## Problem requirements
Your output should be the lines below from the one with "[00:00:04.07]" through the one with "Lip reading: Duma's", copied exactly, pictures excluded.

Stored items
—————

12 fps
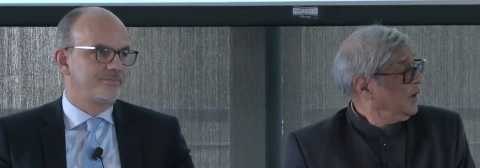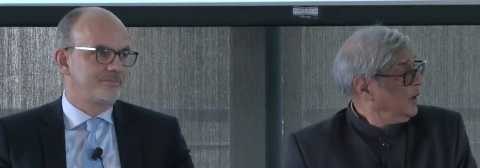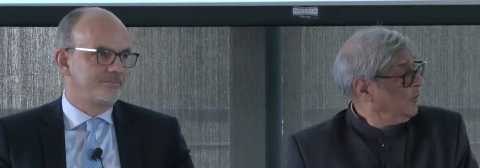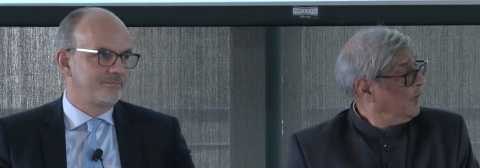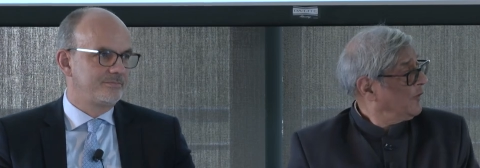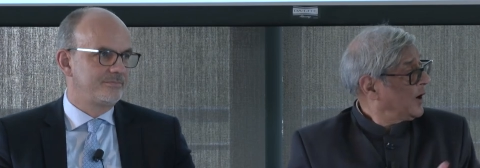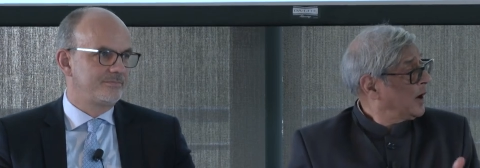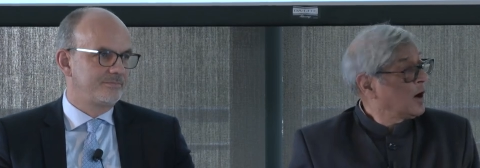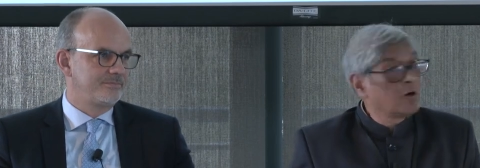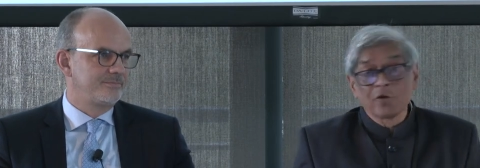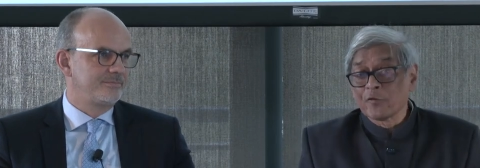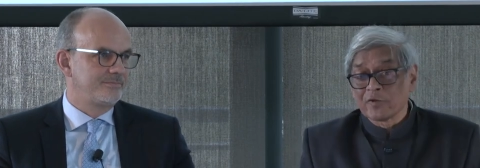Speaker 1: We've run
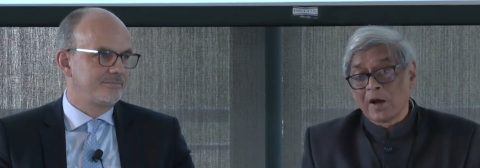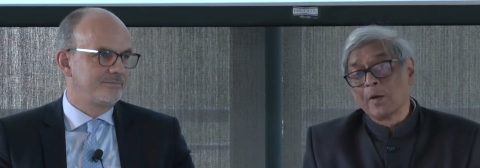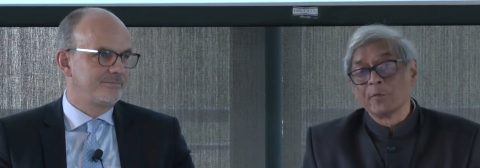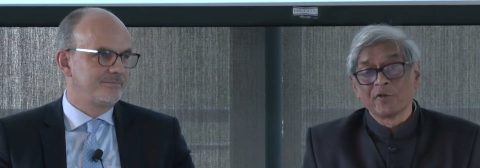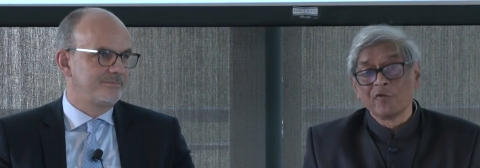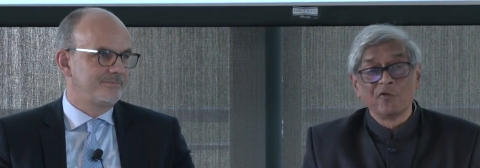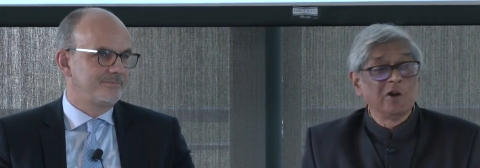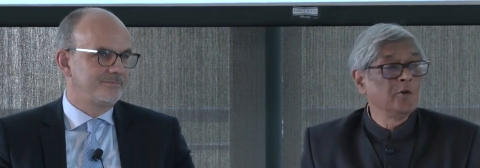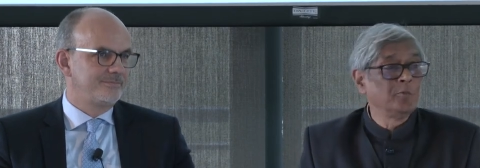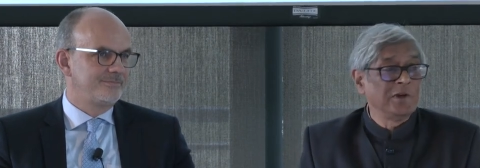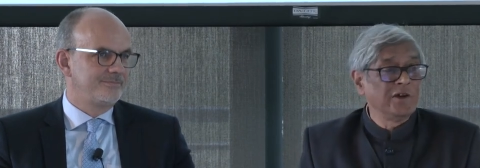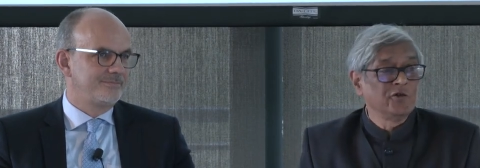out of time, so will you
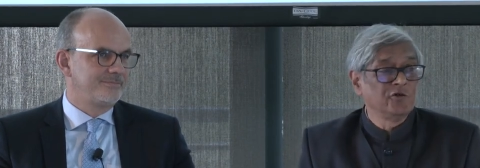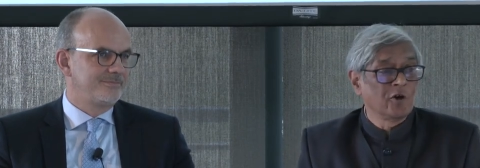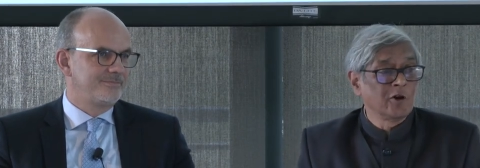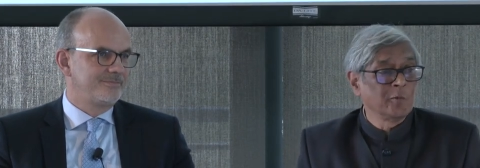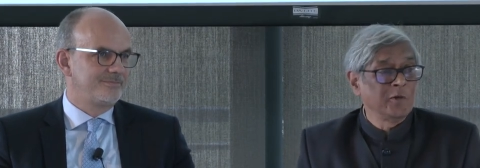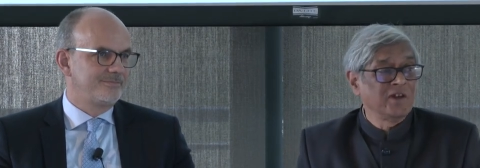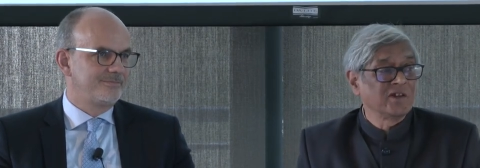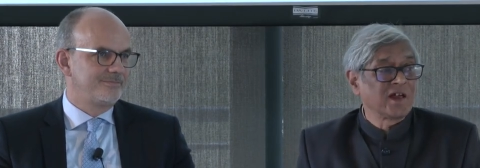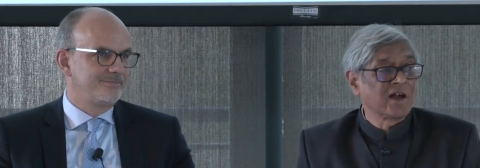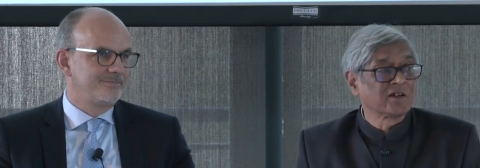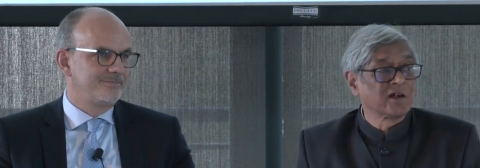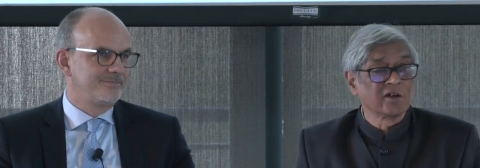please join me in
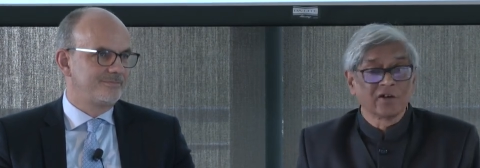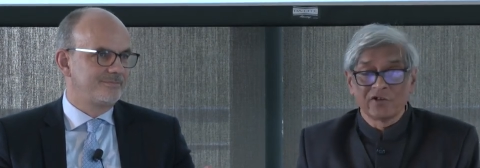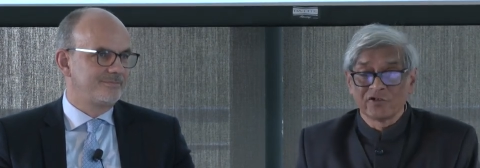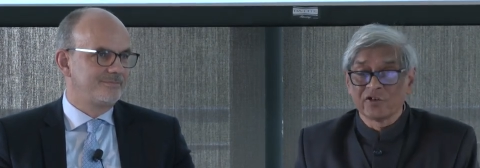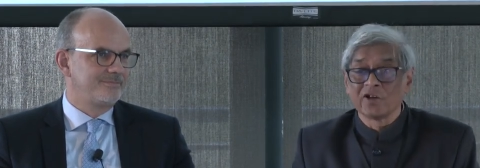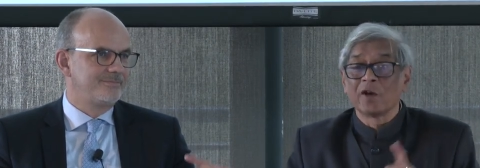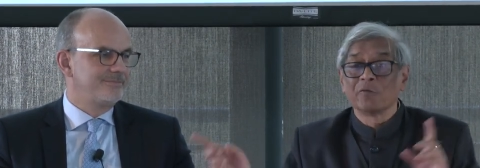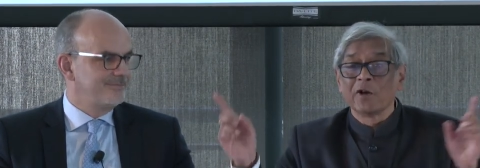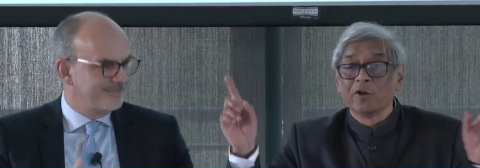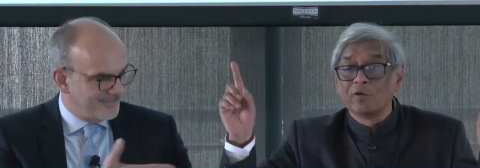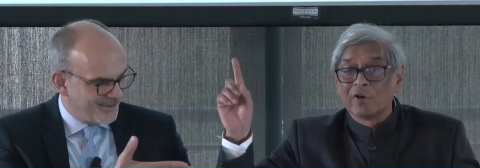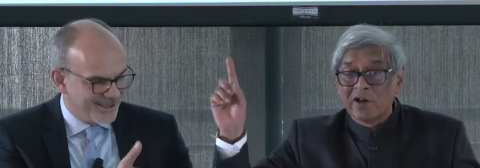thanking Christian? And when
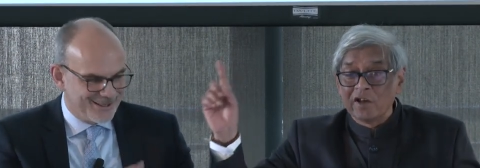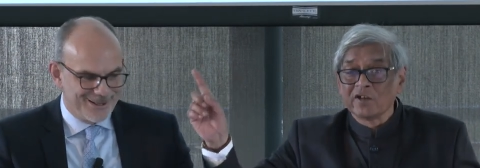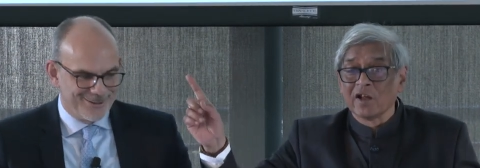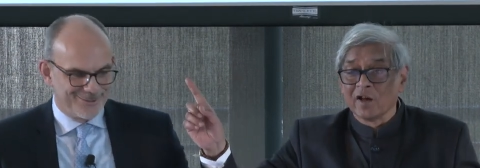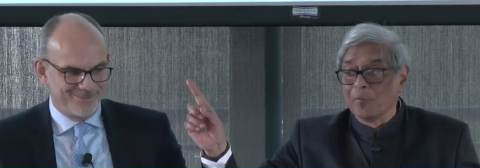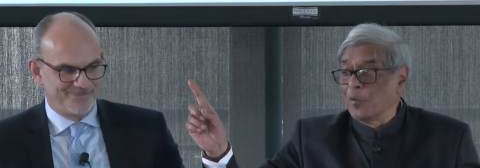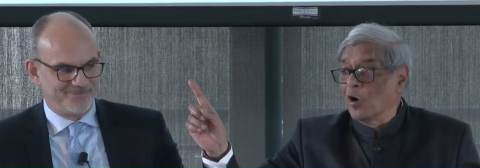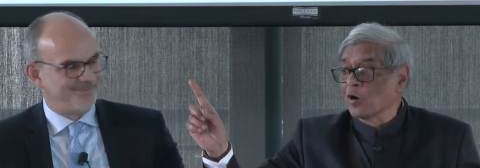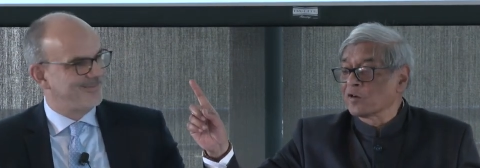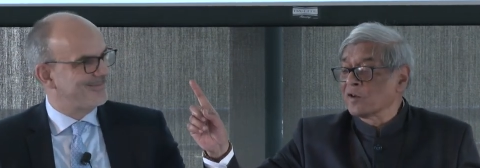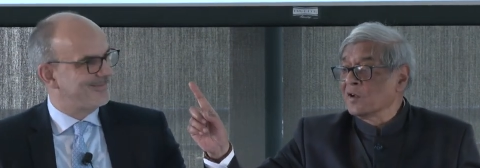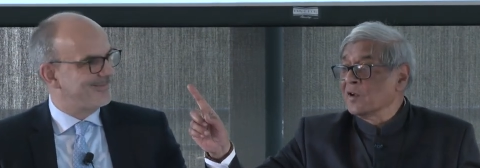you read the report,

—————

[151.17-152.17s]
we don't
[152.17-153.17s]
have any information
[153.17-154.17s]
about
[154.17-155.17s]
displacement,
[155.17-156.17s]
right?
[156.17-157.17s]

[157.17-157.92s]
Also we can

—————

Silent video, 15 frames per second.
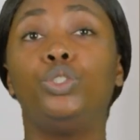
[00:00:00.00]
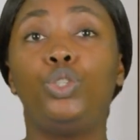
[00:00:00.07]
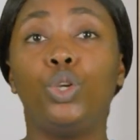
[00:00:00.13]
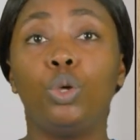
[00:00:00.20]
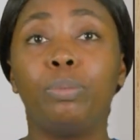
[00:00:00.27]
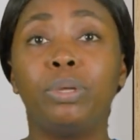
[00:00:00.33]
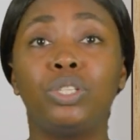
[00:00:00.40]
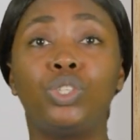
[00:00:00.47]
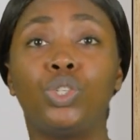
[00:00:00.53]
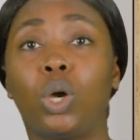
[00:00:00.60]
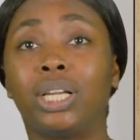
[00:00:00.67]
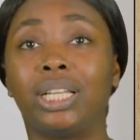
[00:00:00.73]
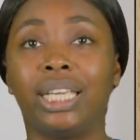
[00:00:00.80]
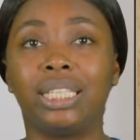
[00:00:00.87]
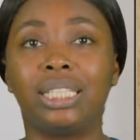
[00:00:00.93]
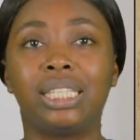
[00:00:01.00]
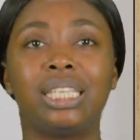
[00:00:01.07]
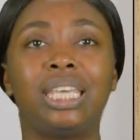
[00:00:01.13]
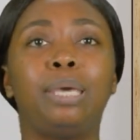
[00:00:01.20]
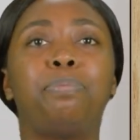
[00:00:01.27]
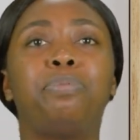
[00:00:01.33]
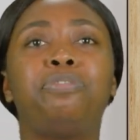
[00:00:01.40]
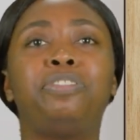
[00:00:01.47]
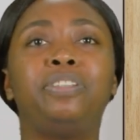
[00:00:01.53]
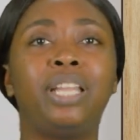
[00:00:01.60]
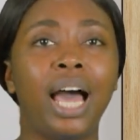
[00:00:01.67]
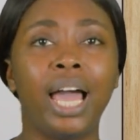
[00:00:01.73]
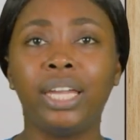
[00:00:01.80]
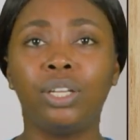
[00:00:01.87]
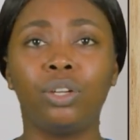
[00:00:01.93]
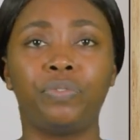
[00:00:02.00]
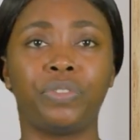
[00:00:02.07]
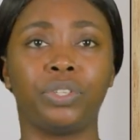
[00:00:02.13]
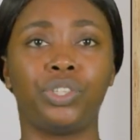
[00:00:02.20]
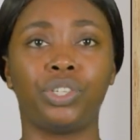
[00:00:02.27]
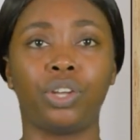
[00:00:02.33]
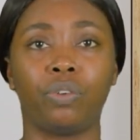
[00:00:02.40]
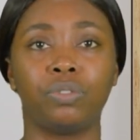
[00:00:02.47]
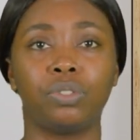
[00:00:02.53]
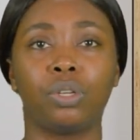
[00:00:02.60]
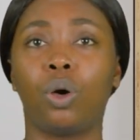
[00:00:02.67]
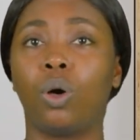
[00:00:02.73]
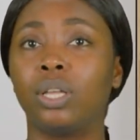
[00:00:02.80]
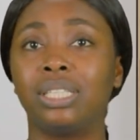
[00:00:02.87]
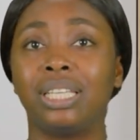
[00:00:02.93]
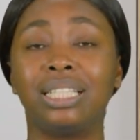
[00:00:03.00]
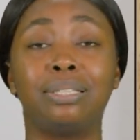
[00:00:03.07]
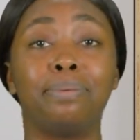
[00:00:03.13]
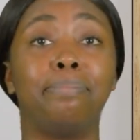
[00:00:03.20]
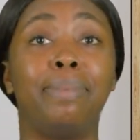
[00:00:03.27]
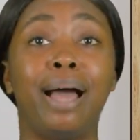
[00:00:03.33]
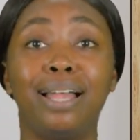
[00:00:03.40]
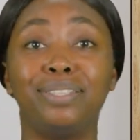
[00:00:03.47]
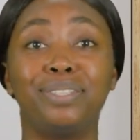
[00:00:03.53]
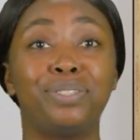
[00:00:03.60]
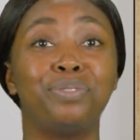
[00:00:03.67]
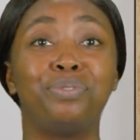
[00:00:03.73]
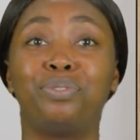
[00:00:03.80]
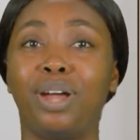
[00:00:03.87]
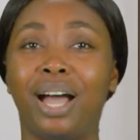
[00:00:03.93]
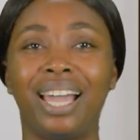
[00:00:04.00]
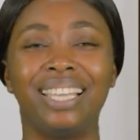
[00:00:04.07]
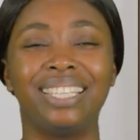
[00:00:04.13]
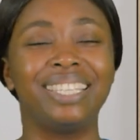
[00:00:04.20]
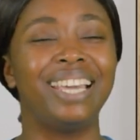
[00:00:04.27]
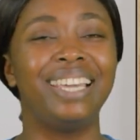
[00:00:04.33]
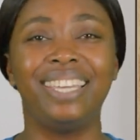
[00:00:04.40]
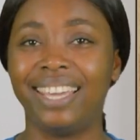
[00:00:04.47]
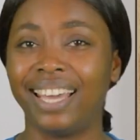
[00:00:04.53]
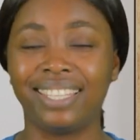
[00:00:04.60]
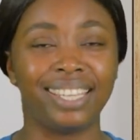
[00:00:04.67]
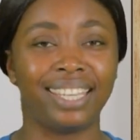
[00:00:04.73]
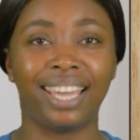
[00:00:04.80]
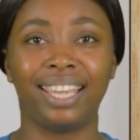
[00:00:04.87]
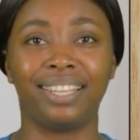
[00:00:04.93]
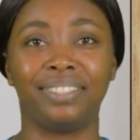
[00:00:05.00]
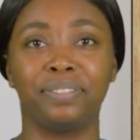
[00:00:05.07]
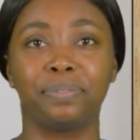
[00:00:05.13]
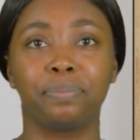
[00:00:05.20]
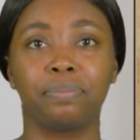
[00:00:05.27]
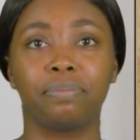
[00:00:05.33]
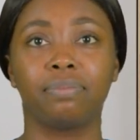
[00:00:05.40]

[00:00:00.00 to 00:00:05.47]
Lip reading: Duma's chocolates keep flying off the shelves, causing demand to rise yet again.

—————

## Exercise response
[00:00:04.07]
[00:00:04.13]
[00:00:04.20]
[00:00:04.27]
[00:00:04.33]
[00:00:04.40]
[00:00:04.47]
[00:00:04.53]
[00:00:04.60]
[00:00:04.67]
[00:00:04.73]
[00:00:04.80]
[00:00:04.87]
[00:00:04.93]
[00:00:05.00]
[00:00:05.07]
[00:00:05.13]
[00:00:05.20]
[00:00:05.27]
[00:00:05.33]
[00:00:05.40]

[00:00:00.00 to 00:00:05.47]
Lip reading: Duma's chocolates keep flying off the shelves, causing demand to rise yet again.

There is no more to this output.